▶ _Task description_
Your answer should consist only of the lines below from the one with "(12.00 s to 13.00 s)" through the one with "(24.00 s to 24.16 s)", copied exactly.

━━━━━━━━━━

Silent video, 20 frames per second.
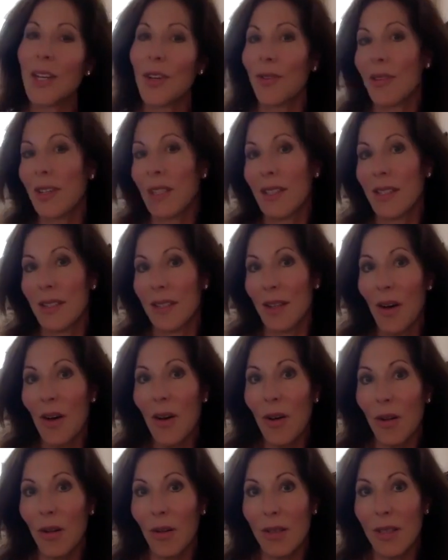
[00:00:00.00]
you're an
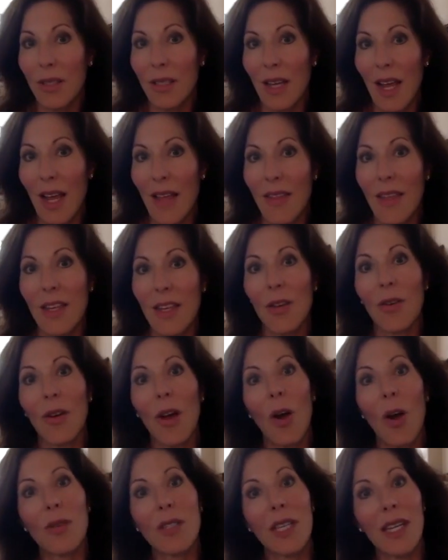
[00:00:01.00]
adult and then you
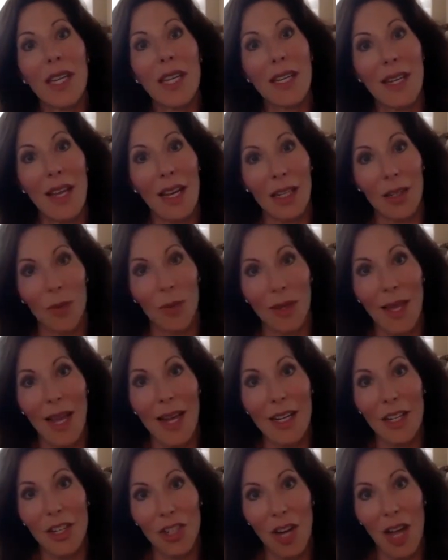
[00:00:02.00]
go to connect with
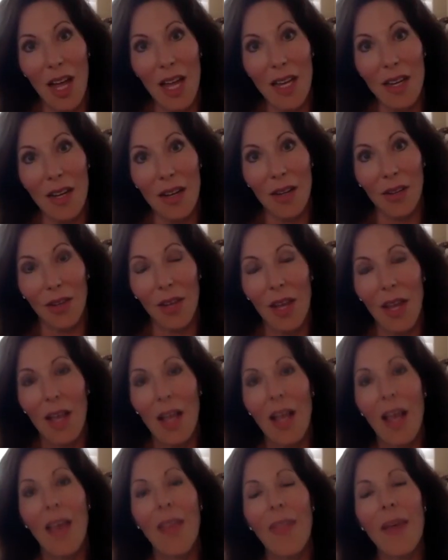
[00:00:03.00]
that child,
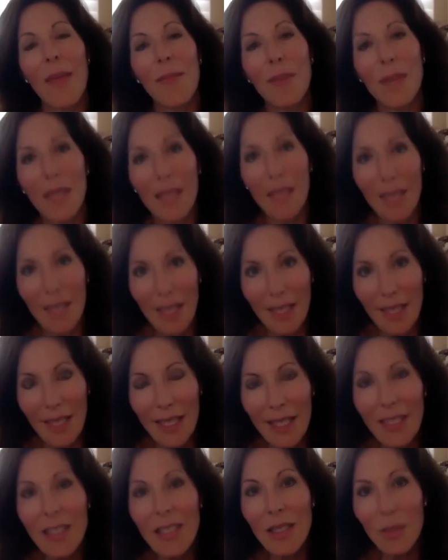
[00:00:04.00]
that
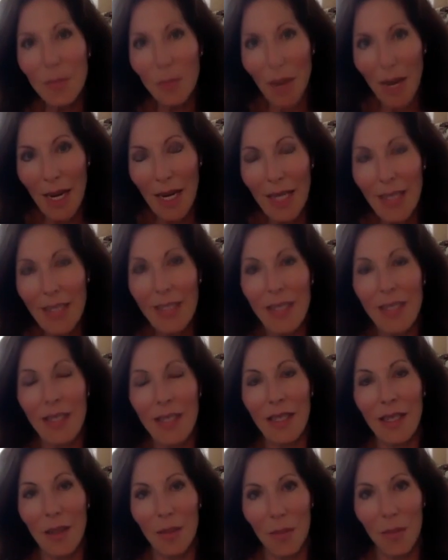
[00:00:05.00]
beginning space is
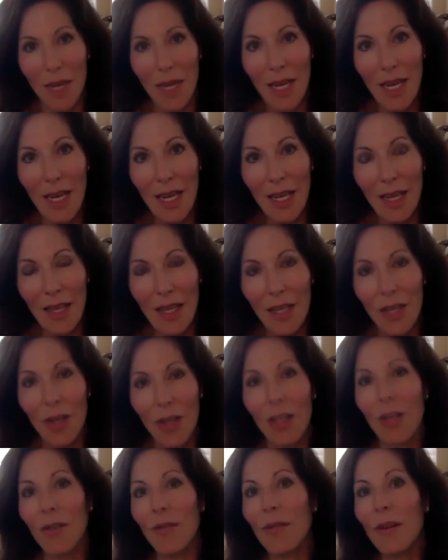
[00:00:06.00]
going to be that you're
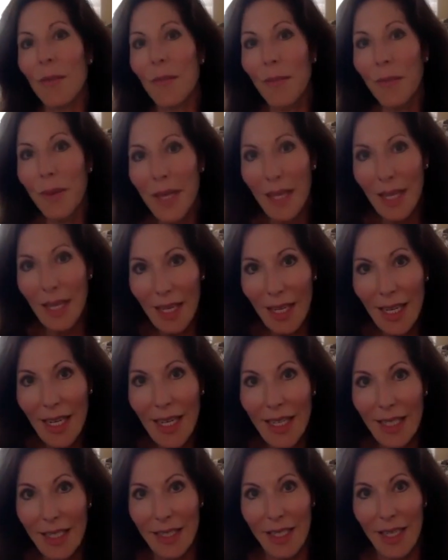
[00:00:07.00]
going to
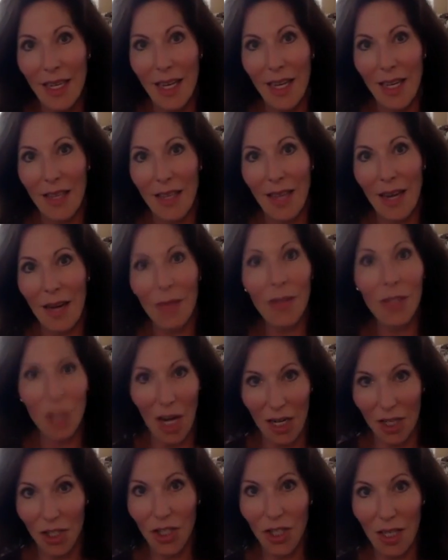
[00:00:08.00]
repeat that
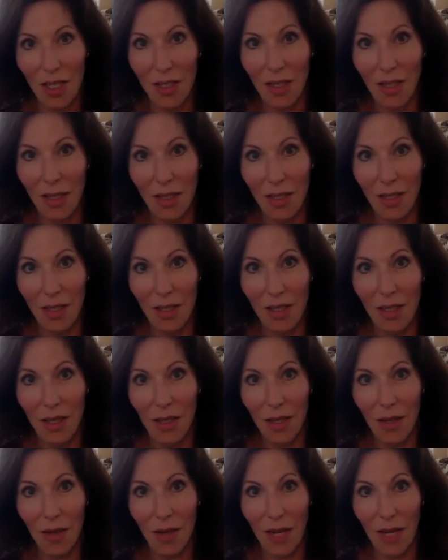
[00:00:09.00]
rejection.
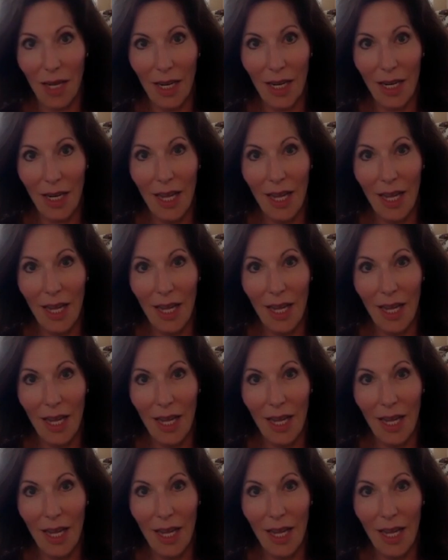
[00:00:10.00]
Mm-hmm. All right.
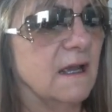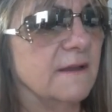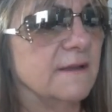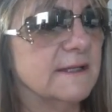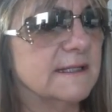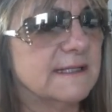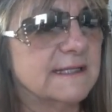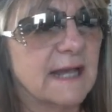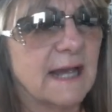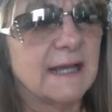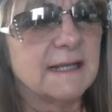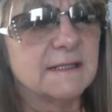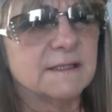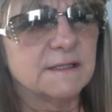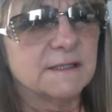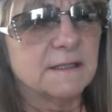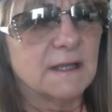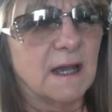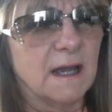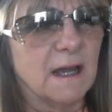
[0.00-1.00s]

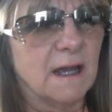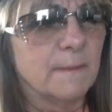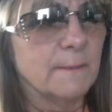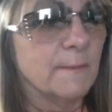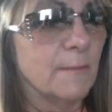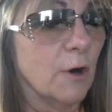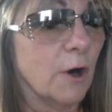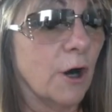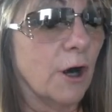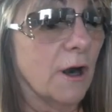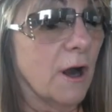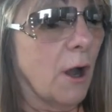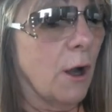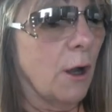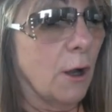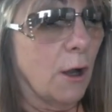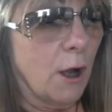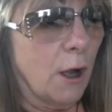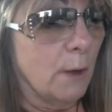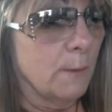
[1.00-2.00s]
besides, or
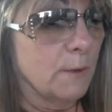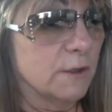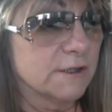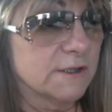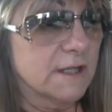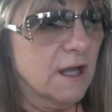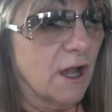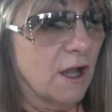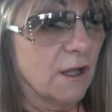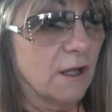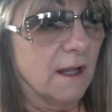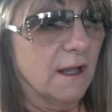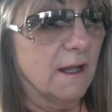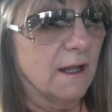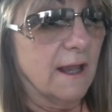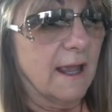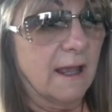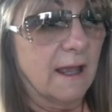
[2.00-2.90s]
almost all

━━━━━━━━━━

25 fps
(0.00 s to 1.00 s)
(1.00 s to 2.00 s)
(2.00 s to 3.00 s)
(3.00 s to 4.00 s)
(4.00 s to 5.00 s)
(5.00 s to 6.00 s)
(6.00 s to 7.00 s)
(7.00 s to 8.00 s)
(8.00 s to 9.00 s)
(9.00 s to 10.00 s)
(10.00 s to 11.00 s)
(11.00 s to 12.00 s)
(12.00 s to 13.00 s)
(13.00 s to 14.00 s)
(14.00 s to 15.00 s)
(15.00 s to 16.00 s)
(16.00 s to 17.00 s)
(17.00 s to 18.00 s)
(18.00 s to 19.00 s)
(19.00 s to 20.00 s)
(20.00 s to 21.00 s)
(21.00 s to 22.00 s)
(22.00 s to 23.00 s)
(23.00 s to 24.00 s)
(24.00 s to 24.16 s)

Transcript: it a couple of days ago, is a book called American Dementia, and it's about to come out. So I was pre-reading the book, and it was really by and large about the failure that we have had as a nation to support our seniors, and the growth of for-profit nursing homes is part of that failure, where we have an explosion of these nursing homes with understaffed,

━━━━━━━━━━

▶ _Answer box_
(12.00 s to 13.00 s)
(13.00 s to 14.00 s)
(14.00 s to 15.00 s)
(15.00 s to 16.00 s)
(16.00 s to 17.00 s)
(17.00 s to 18.00 s)
(18.00 s to 19.00 s)
(19.00 s to 20.00 s)
(20.00 s to 21.00 s)
(21.00 s to 22.00 s)
(22.00 s to 23.00 s)
(23.00 s to 24.00 s)
(24.00 s to 24.16 s)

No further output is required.